## EXERCISE INSTRUCTIONS
Could you return every record below word for word, leaving out the pictures?

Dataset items
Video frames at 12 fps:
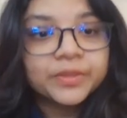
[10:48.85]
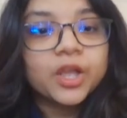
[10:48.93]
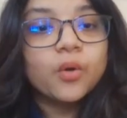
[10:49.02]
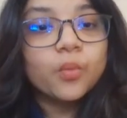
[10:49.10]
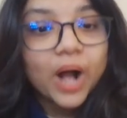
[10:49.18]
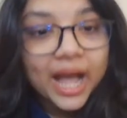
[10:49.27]

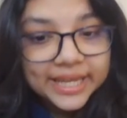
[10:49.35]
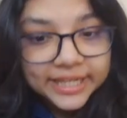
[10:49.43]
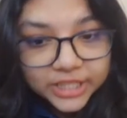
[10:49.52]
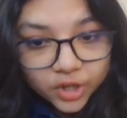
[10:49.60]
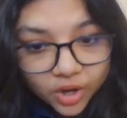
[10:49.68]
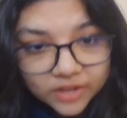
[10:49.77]
Why
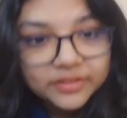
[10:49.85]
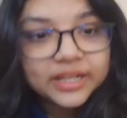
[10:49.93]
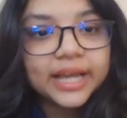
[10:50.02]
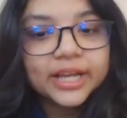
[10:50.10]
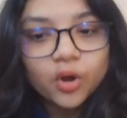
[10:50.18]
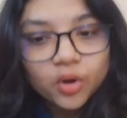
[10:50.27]
at all will
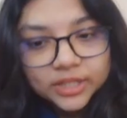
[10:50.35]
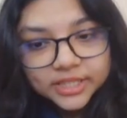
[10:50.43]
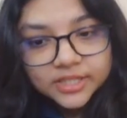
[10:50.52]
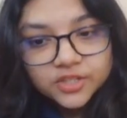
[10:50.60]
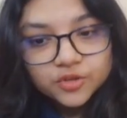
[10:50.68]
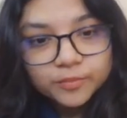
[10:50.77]
I call
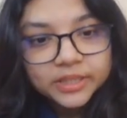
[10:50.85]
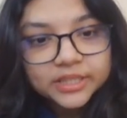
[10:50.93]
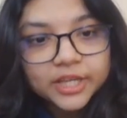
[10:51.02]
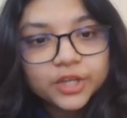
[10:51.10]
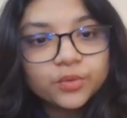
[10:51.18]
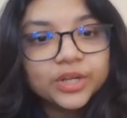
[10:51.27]
this to be the
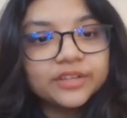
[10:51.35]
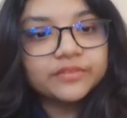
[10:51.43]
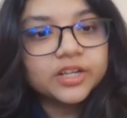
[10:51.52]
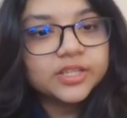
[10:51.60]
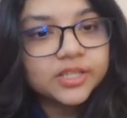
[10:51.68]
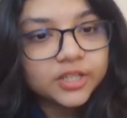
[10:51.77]

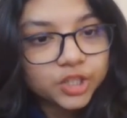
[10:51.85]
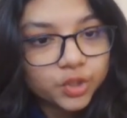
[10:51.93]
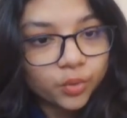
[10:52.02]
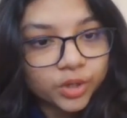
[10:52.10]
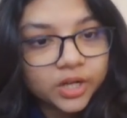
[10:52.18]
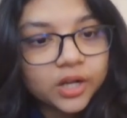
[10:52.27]
universal
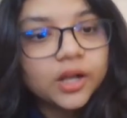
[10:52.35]
donor?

## SOLUTION TO THIS PROBLEM
Video frames at 12 fps:
[10:48.85]
[10:48.93]
[10:49.02]
[10:49.10]
[10:49.18]
[10:49.27]

[10:49.35]
[10:49.43]
[10:49.52]
[10:49.60]
[10:49.68]
[10:49.77]
Why
[10:49.85]
[10:49.93]
[10:50.02]
[10:50.10]
[10:50.18]
[10:50.27]
at all will
[10:50.35]
[10:50.43]
[10:50.52]
[10:50.60]
[10:50.68]
[10:50.77]
I call
[10:50.85]
[10:50.93]
[10:51.02]
[10:51.10]
[10:51.18]
[10:51.27]
this to be the
[10:51.35]
[10:51.43]
[10:51.52]
[10:51.60]
[10:51.68]
[10:51.77]

[10:51.85]
[10:51.93]
[10:52.02]
[10:52.10]
[10:52.18]
[10:52.27]
universal
[10:52.35]
donor?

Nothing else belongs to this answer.